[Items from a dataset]

===

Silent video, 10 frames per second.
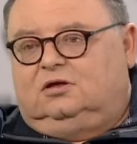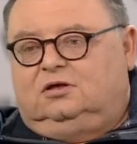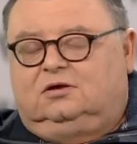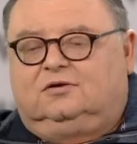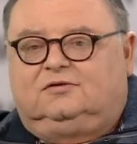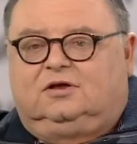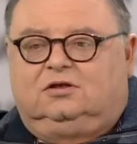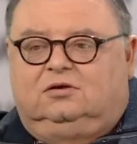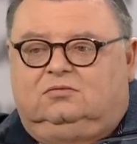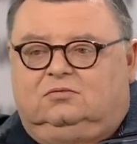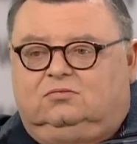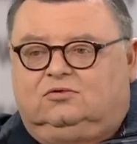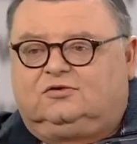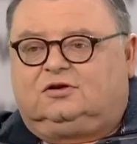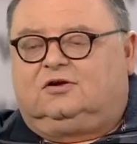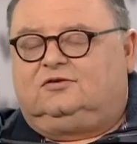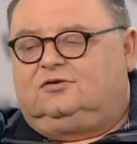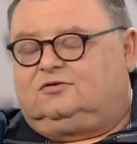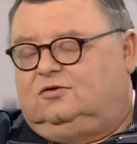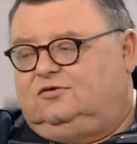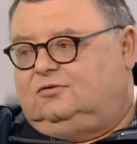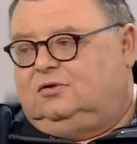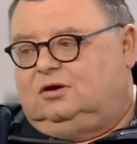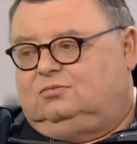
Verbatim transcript: jego zdaniem muzyka się skończyła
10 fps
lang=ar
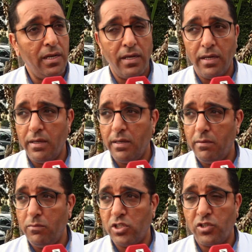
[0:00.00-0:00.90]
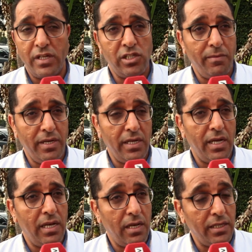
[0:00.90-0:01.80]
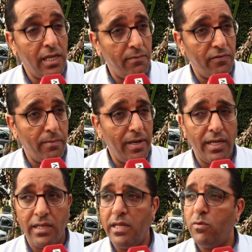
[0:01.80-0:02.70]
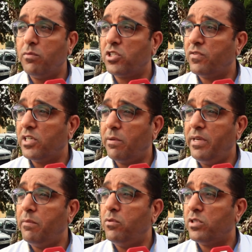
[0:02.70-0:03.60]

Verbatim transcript: المستشفيات الجامعيه القدام في البلاد اللي هو مستشفى الجامعي ابن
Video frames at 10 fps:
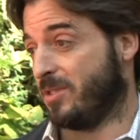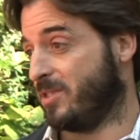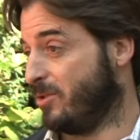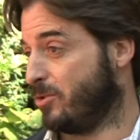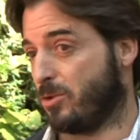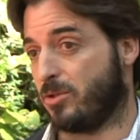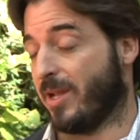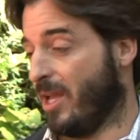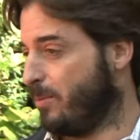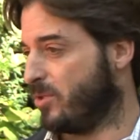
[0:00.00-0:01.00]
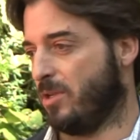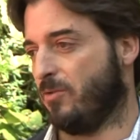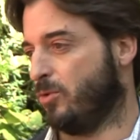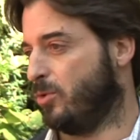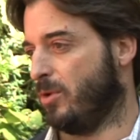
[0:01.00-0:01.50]
es decir, nosotros creemos en el
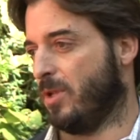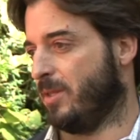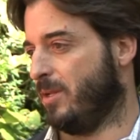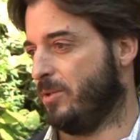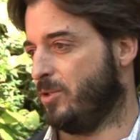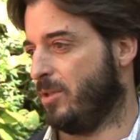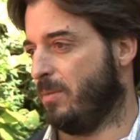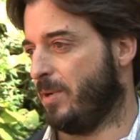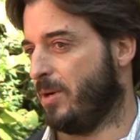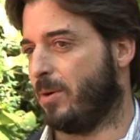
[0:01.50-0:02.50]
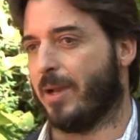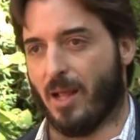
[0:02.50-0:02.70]
futuro de la televisión de pago,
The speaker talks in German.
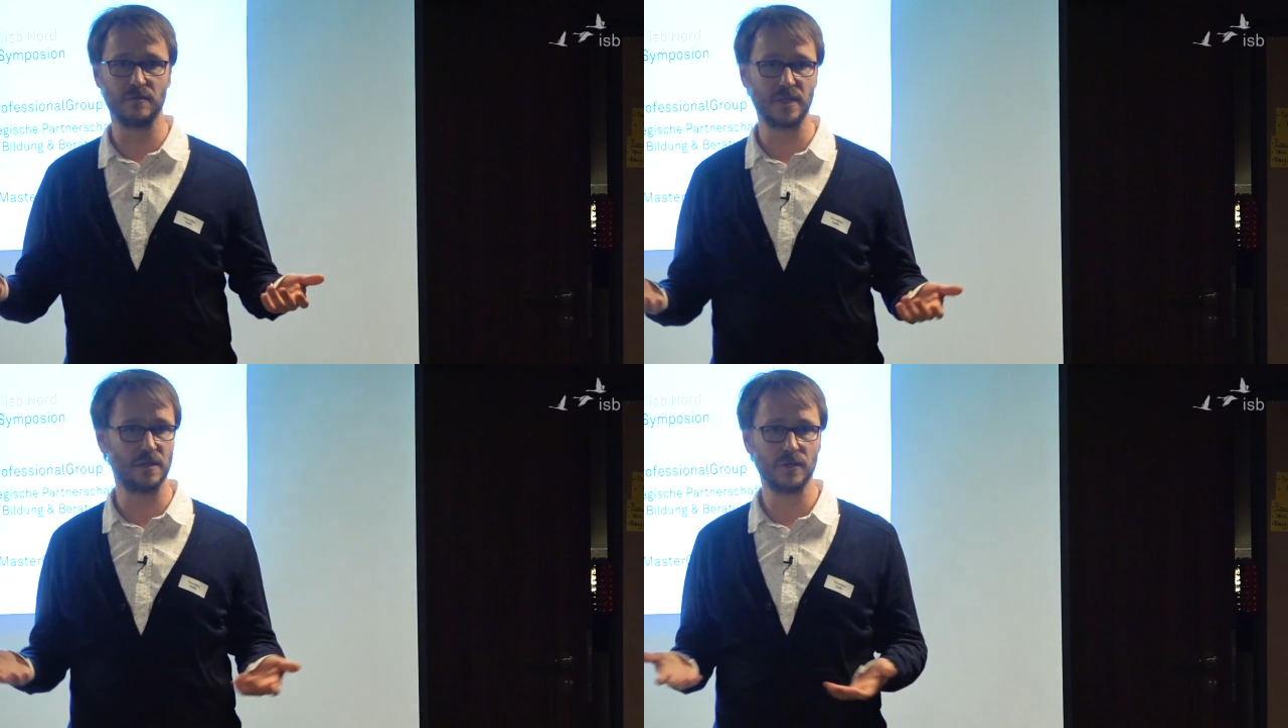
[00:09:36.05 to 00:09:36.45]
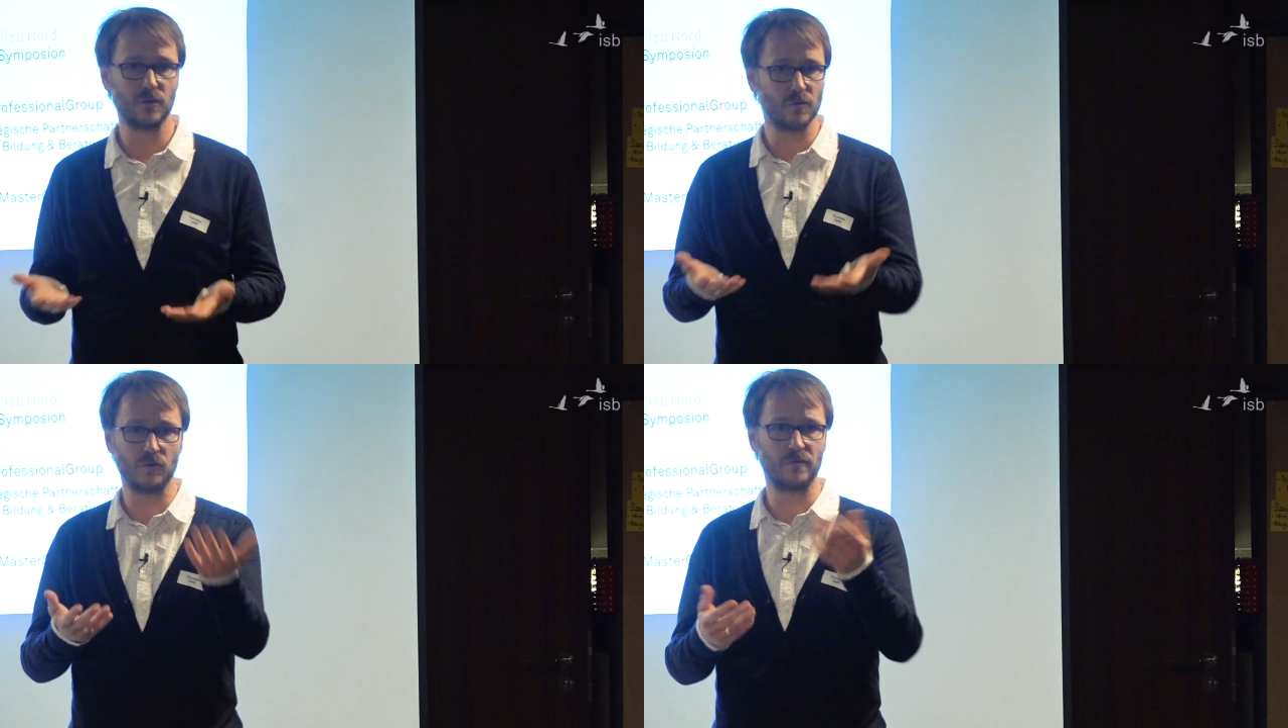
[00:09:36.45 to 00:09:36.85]
mit einer
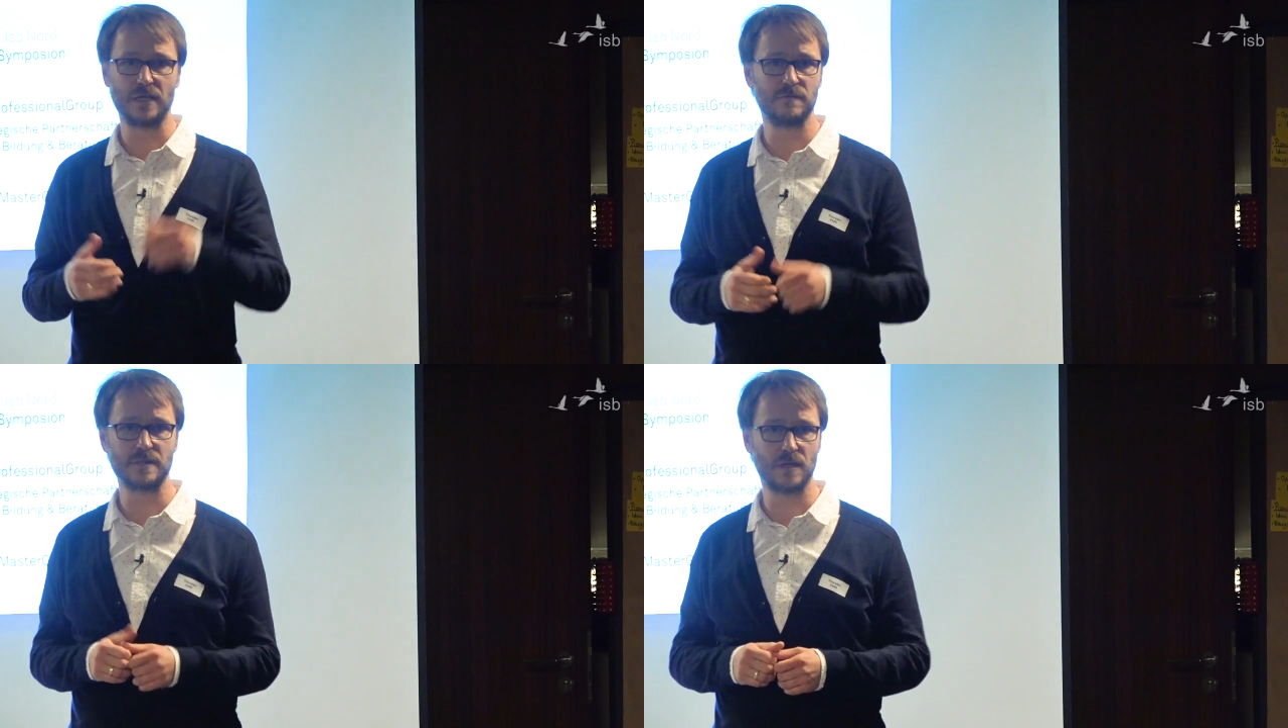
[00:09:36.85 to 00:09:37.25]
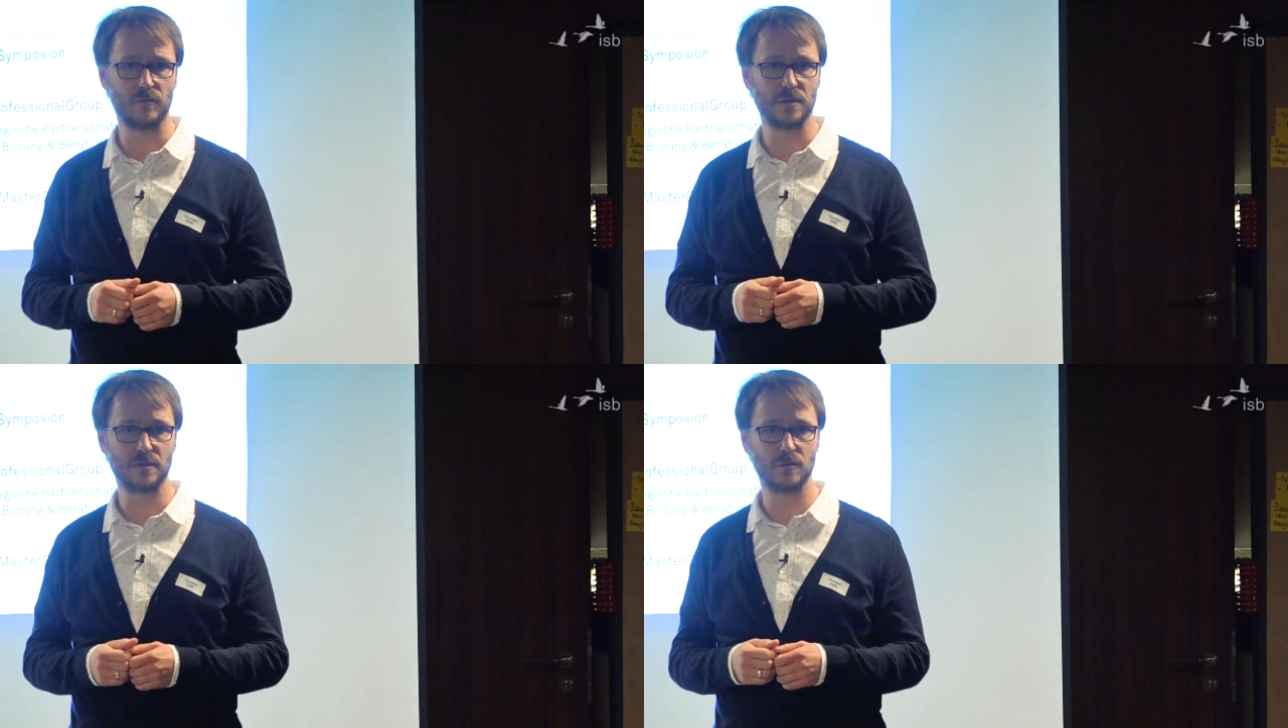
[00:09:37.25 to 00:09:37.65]
Videokonferenz, was
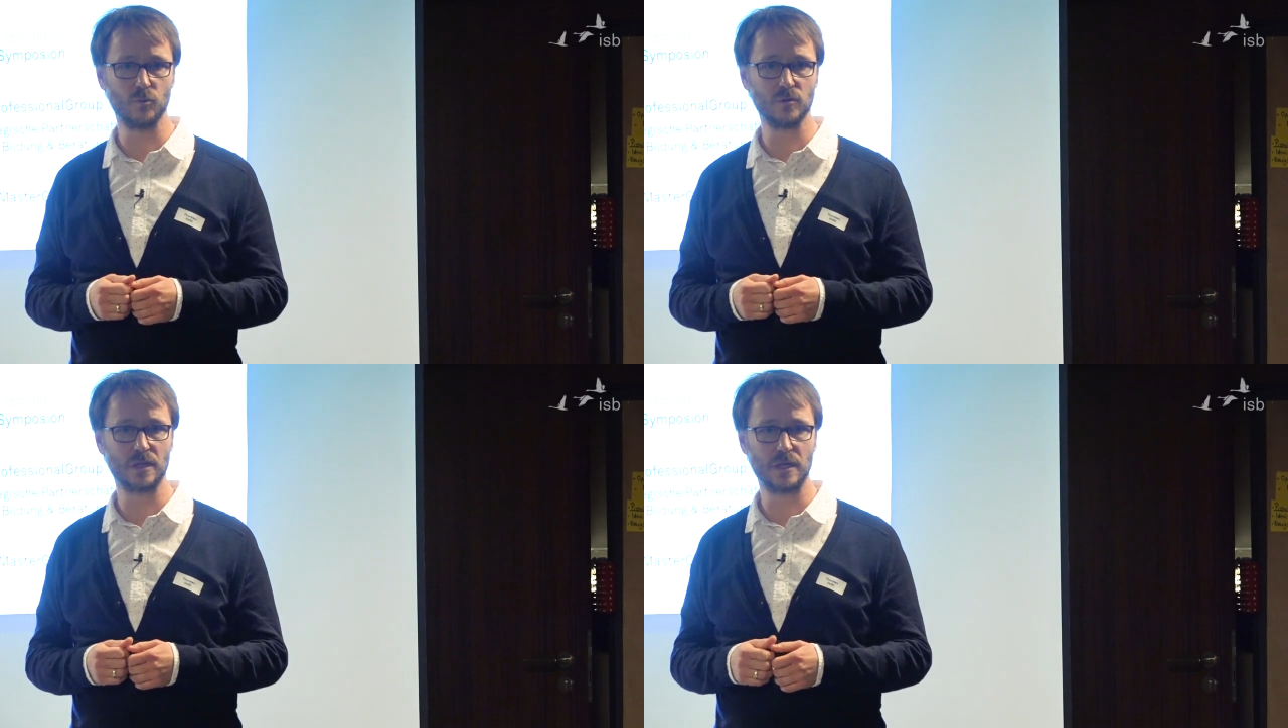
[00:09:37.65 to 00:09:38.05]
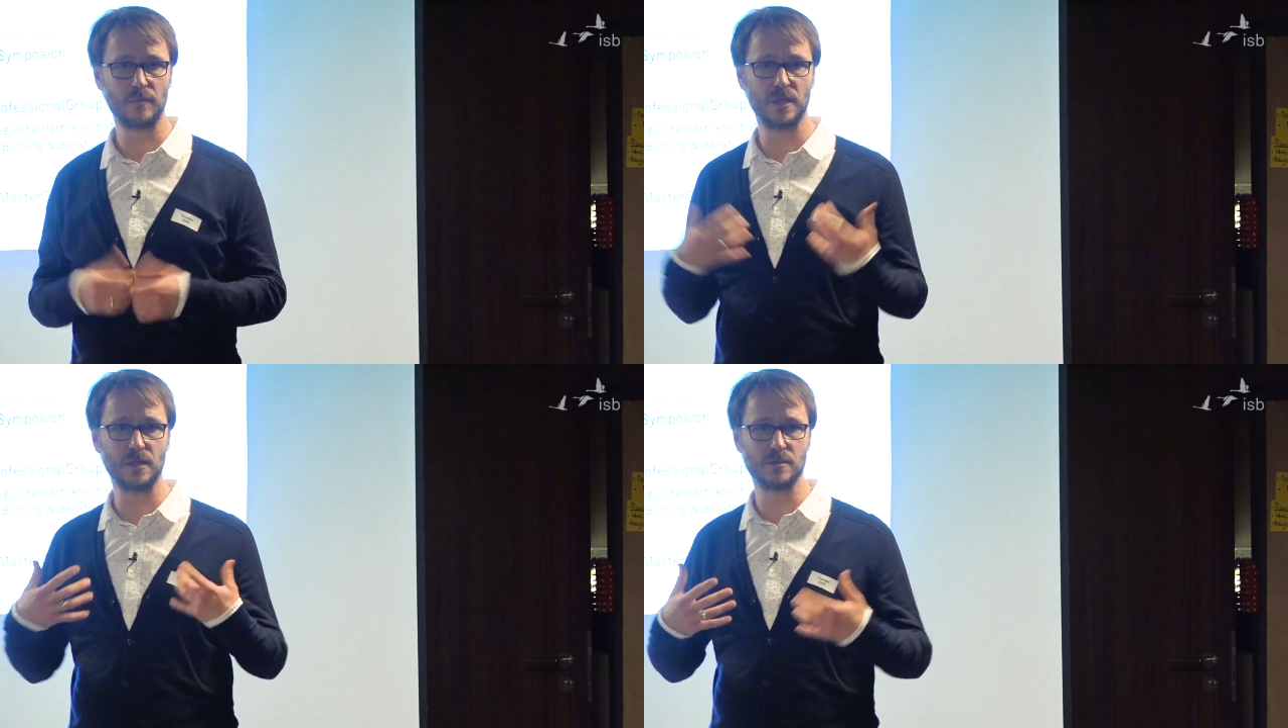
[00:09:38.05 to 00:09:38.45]
glaube ich gut geklappt hat.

===

Please find every line in the records above that holds the word "transcript" and copy it.

§ Output below
Verbatim transcript: jego zdaniem muzyka się skończyła
Verbatim transcript: المستشفيات الجامعيه القدام في البلاد اللي هو مستشفى الجامعي ابن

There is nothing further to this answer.